In Neiman v. Leo A. Daly Company, (filed October 30, 2012) B234537, plaintiff fell on stairs at the theater of Santa Monica Community College. She claimed she sustained injuries due to poor lighting and improper marked stairs at the main stage. She sued defendant, the architect who designed the theater and observed its construction. Defendant moved for summary judgment, theorizing that once a contractor completes its work and the owner accepts it, the contractor is not liable to third parties as a result of a patent defect in the work. This is known as the "completed and accepted" doctrine. Plaintiff countered there was a triable issue of material fact as to whether the defect--lack of marking stripes on the stairs--was patent or latent. Also, she claimed the project was not completed. The trial court granted the motion dismissing the matter as against defendant architect, and the Court of Appeal, Second Appellate District, Division One, affirmed.

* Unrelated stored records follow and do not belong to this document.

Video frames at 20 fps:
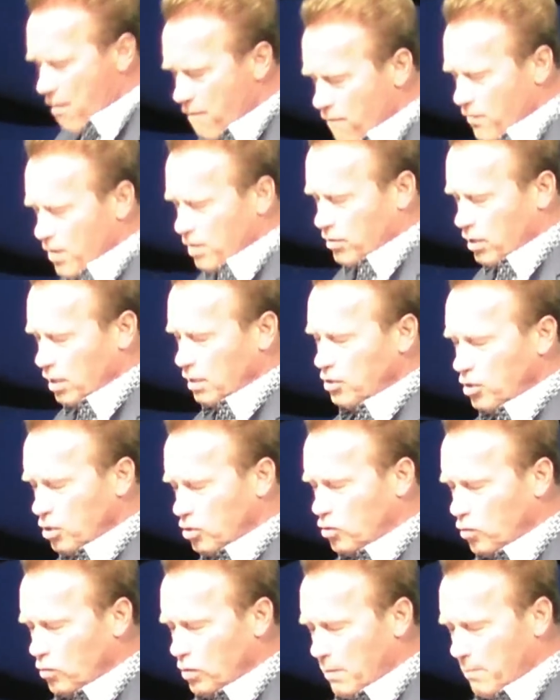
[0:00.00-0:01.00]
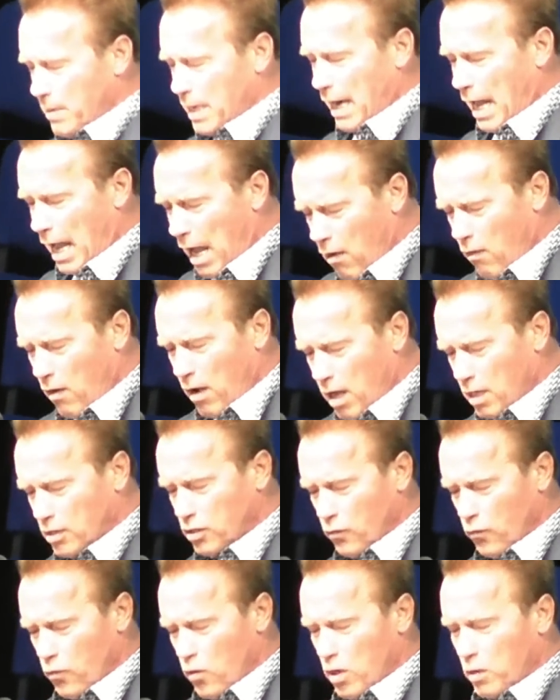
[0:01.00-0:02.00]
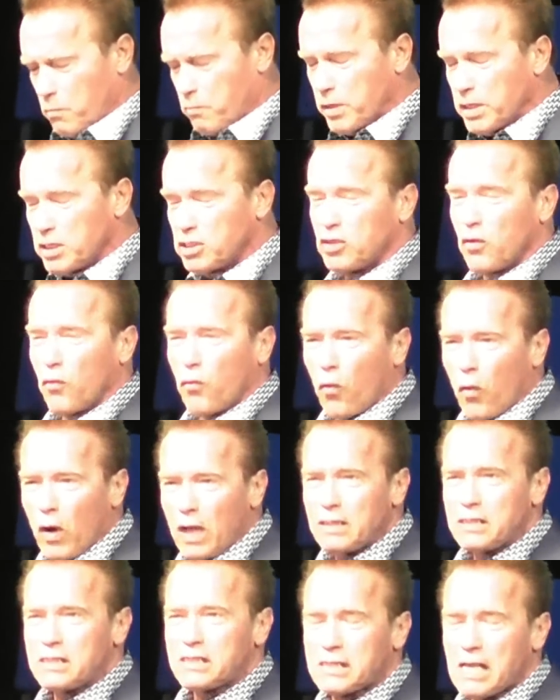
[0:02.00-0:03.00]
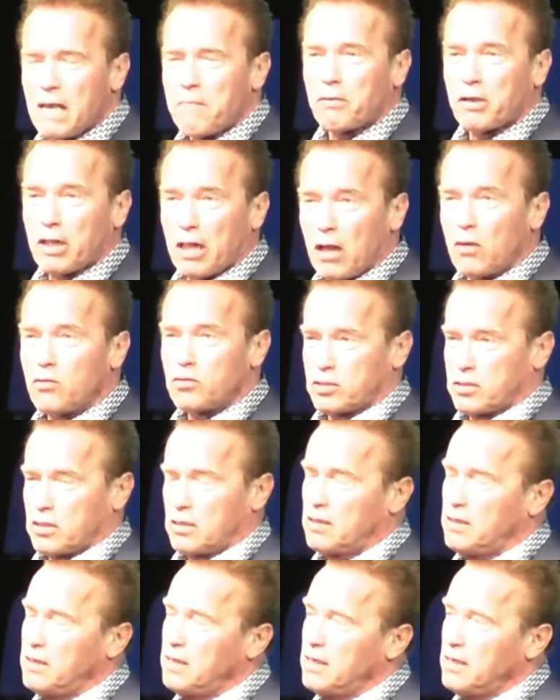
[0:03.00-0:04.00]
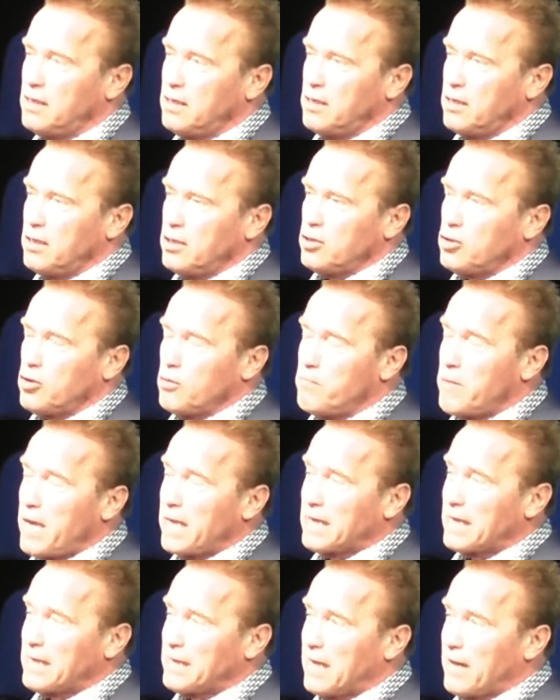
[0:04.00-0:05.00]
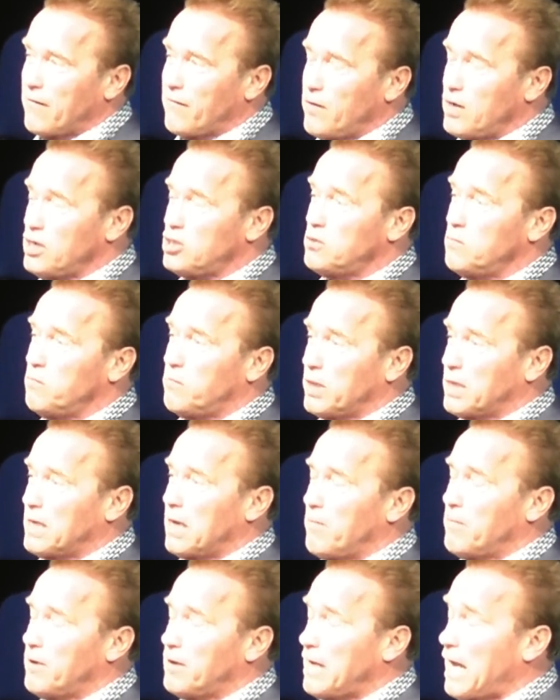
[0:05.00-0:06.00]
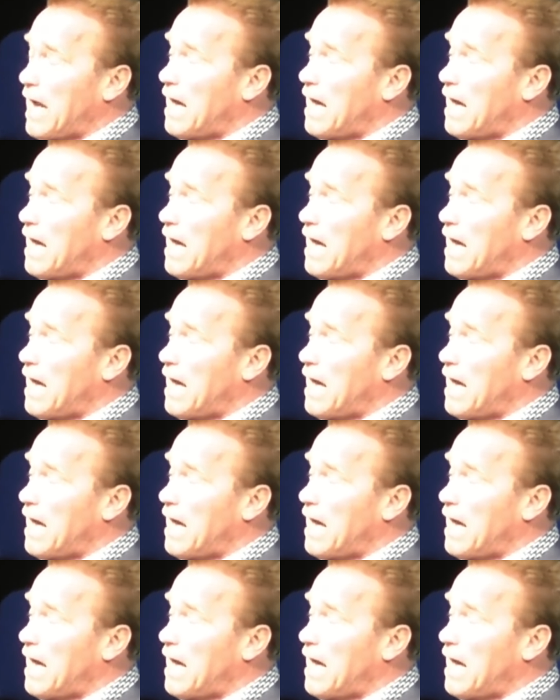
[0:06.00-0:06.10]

everything you do, no matter how hard you work, brings you one step closer to making that vision become a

The negligence alleged here did not concern preparation of the plans and specifications for the building. Rather, plaintiff claimed defendant was negligent in failing to notify the owner school district and project general contractor that the contrast marks required by the state building code were never placed on the stairs. She does not dispute that the absence of the marks is "obvious and apparent;" rather the patent defect here was the patency of the danger, not merely the exterior visibility. She argues the danger here was not apparent.
It was undisputed the plans and specifications called for the stripes on the stairs; but any noncompliance did not mean the work was incomplete. The appellate court determined that the work in question was deemed completed by the school district approximately 2 years before plaintiff's fall, and in use long before this accident. There was no evidence that the school district did not have access to those plans and thus had accepted the building's condition as it was. There was no hidden or concealed defect, which is the general criterion for determining latency. Thus the appellate court concluded the alleged defect was patent as a matter of law, giving defendant a complete affirmative defense to the claim.

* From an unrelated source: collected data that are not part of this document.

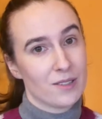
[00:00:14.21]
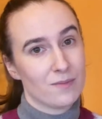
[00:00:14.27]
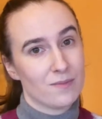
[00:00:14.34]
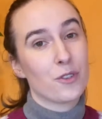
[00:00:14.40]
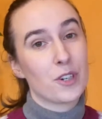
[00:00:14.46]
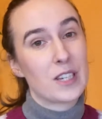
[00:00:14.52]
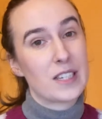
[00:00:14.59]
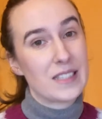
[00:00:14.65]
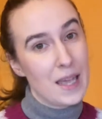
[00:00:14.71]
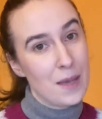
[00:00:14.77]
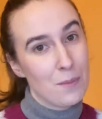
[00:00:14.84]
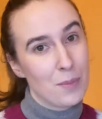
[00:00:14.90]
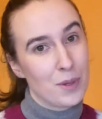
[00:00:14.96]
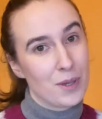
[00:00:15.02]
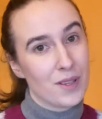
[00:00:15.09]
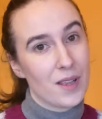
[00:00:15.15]
For
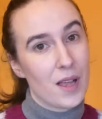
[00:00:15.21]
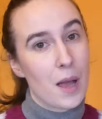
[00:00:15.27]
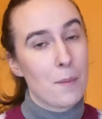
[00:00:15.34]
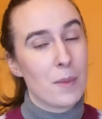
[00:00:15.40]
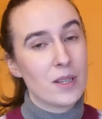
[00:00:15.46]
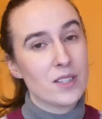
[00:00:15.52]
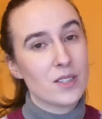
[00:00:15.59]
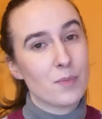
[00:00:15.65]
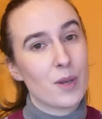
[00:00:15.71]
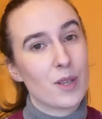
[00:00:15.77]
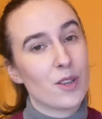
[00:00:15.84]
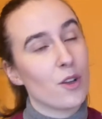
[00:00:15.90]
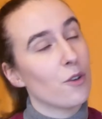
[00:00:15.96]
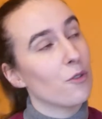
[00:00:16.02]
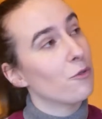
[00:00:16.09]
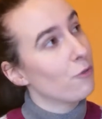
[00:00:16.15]
example, a multiple
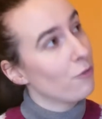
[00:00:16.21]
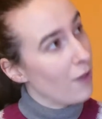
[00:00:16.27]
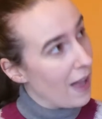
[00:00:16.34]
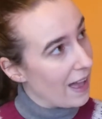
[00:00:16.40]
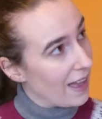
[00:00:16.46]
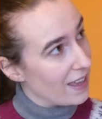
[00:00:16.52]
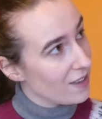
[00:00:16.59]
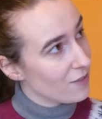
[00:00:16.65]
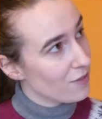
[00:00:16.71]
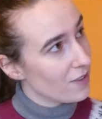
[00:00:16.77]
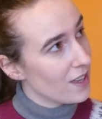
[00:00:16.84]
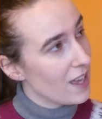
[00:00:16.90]
of 5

In my view, this opinion should not be construed as giving carte blanche to a contractor to ignore building codes and plans and specifications. There certainly can be other consequences for such failure. Rather, the policy behind the completed-and-accepted doctrine is that the risk of liability for injury to third parties, under proper circumstances of completion and acceptance, must pass from the contractor to the owner, except for hidden or concealed defects.